UK pop star Sam Smith is on blast.
Fat, camp, and yet happy to bare all, people are describing him as a threat to our children. Many of these attacks are mean-spirited, and undoubtably homophobic.
But the rage is encouraging. In this case at least, popular music is serving its highest purpose again – of infuriating the staid and encouraging the youthful quest for individuality.
For decades identity politics was tied to music. If heavy metal floated your boat, it demanded your total and unequivocal submission to the aesthetic.
The print on your T-shirt. Your jewelry. Hair. Footwear. It dictated your friends. The people you fucked. You would speak like your favorite artists and aped all their sins.
Your parents didn’t get it, and some may’ve tried to intervene. This was good: Had they accepted or warmed to it, you likely would’ve traded it all in for Hip Hop or The Smiths.
When I was in a working band, around the age of 21, I delighted in the wan faces of parents when I would turn up at the house to collect their daughters.
On more muted days I would wear cowboy boots and maybe torn raspberry-colored jeans over fishnet stockings, with canary yellow hair down to my elbows.
This was the early 90’s – the glam-metal era – and we were giving Smith a run for his money in the gender-bending department. I had my own makeup bag back then, and never left the house without first applying eyeliner.
Looking back, this period was about exploring my sexuality, measuring my appetite for risk (I’d haunt a booze-soaked, late-night Queen Street in this get-up), and my capacity for excess.
I was journeying to the outer boundaries of my being.
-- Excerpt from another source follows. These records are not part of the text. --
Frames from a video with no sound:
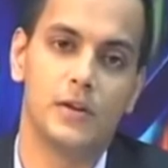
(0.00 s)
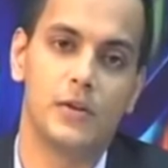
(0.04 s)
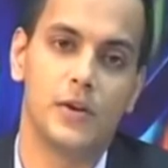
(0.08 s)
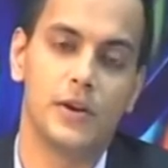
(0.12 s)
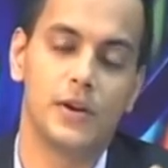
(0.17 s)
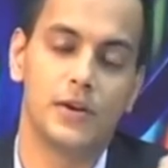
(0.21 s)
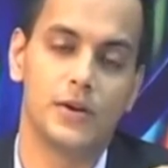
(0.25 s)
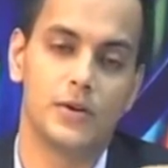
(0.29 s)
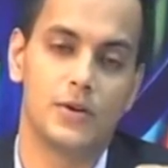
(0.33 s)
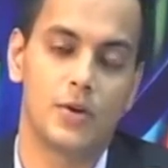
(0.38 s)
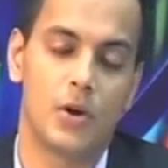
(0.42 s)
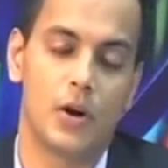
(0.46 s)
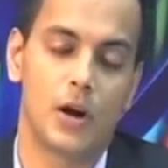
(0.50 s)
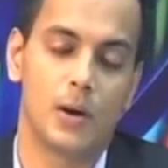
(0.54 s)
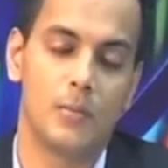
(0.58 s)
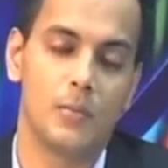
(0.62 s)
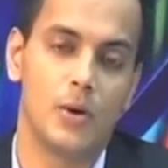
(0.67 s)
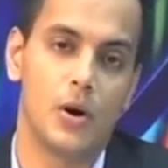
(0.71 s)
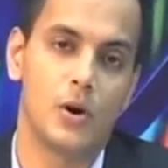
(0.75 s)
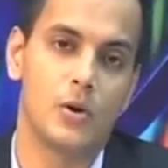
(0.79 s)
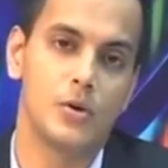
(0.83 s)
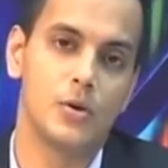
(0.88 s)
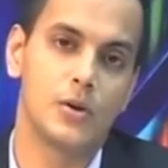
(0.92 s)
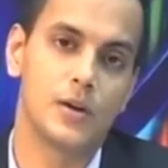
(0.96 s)
access and
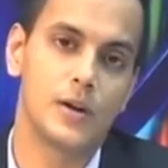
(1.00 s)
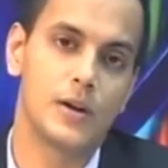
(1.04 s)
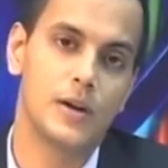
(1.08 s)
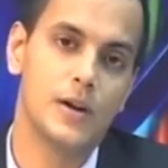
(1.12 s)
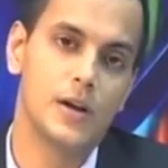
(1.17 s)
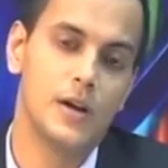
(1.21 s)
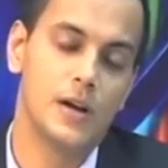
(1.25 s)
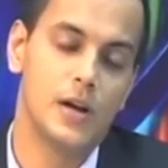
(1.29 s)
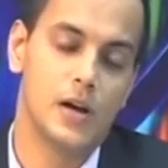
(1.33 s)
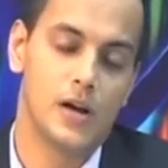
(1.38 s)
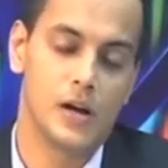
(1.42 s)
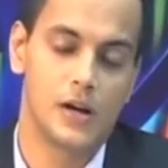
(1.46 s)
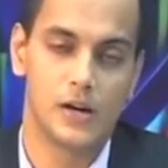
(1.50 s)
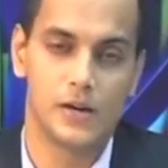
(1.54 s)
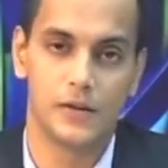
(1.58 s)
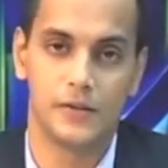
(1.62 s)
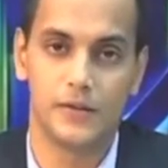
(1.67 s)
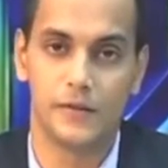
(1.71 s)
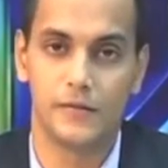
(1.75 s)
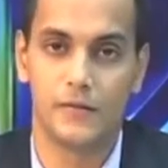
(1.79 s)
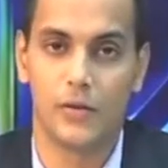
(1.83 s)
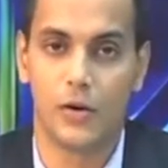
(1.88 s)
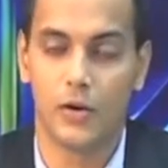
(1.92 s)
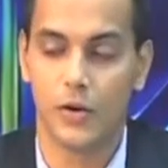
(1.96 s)
into a rotor
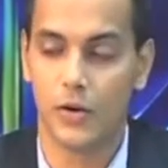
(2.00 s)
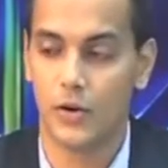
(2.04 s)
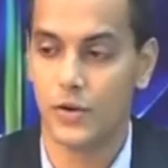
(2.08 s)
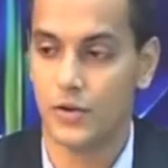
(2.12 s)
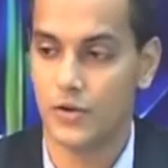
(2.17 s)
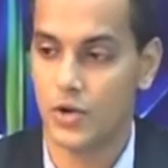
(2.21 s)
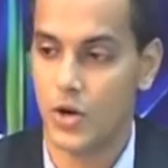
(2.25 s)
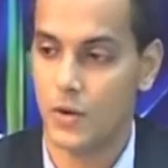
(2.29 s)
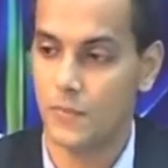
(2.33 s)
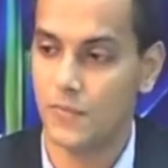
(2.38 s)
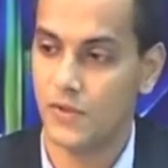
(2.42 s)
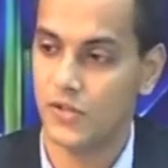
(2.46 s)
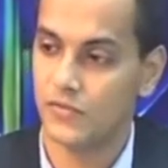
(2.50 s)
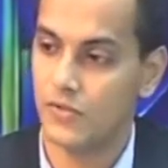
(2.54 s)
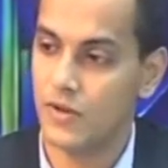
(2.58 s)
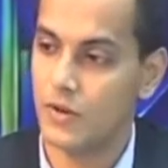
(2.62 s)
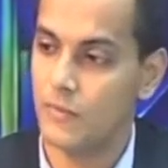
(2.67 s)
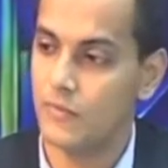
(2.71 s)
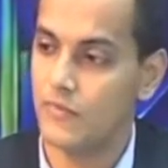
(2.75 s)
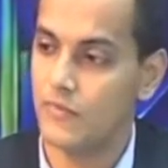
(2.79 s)
work extraction takes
I didn’t want a parent’s approval: I wanted to reach the darkest, most troubling corners of myself, and had to do this independent of my minders.
I’m talking about a rite of passage, a ritual of understanding and becoming, and rock n roll was that doorway.
Today, many of our youth are searching for identity through politics, which is a reductive rather than an expansive pursuit, especially if their chief intoxicant is a victim narrative.
A rock n roller never viewed themselves as a hostage to any system; rock n’ roll was about extending a middle finger to the system and taking a dump on the white rug in the foyer on the way out.
Rock n’ roll was the voice of God telling the Hebrew slaves they we were in fact free, and that our masters were ant-like in the face of this throbbing cock of an art form.
Sam Smith is one such prophet, dragging our kids into the wildness and toward their very own promised land.
The rage against him is well practiced. Short of the chunkier frame, what they’re selling isn’t a great departure from Marc Bolan (T-Rex) or David Bowie. And they, in turn, weren’t a great departure from Little Richard, whose pancake and eye makeup captured on early television saw pipes drop from agape primetime mouths across 50’s America.
In fact, was rock n’ roll ever not about gender-bending? The prototype is likely Greek demigod Dionysus, whose wine, music, and ecstatic dance freed his followers from fear and care and subverted the oppressive restraints of the powerful.
The problem with Sam Smith is there really isn’t enough of them, even though he tried to address this with his twin-genders.
Smith’s persona isn’t politically neutral. Declaring themselves non-binary, they were responsible for collapsing the female category at the 2022 Brit awards.
This is not to say marginalizing women isn’t rock n’ roll, but it normally happens through sexual objectification, not by diddling them out of an awards show.
Imagining myself a rock manager now, was Smith’s declaration nessacary? Rock n roll is a show-don’t-tell business. The whole point of the androgynous rocker is the rejection of labels.
For myriad reasons then, people are pissed at Sam. But the howl of “What’s the world coming to?” is one of the sweetest sounds in all rock n’ roll.
And therefore, I would urge you to stay mad at Sam Smith. Our world will be far healthier and blissfully chaotic when more kids start to view music as the primary waka towards identity.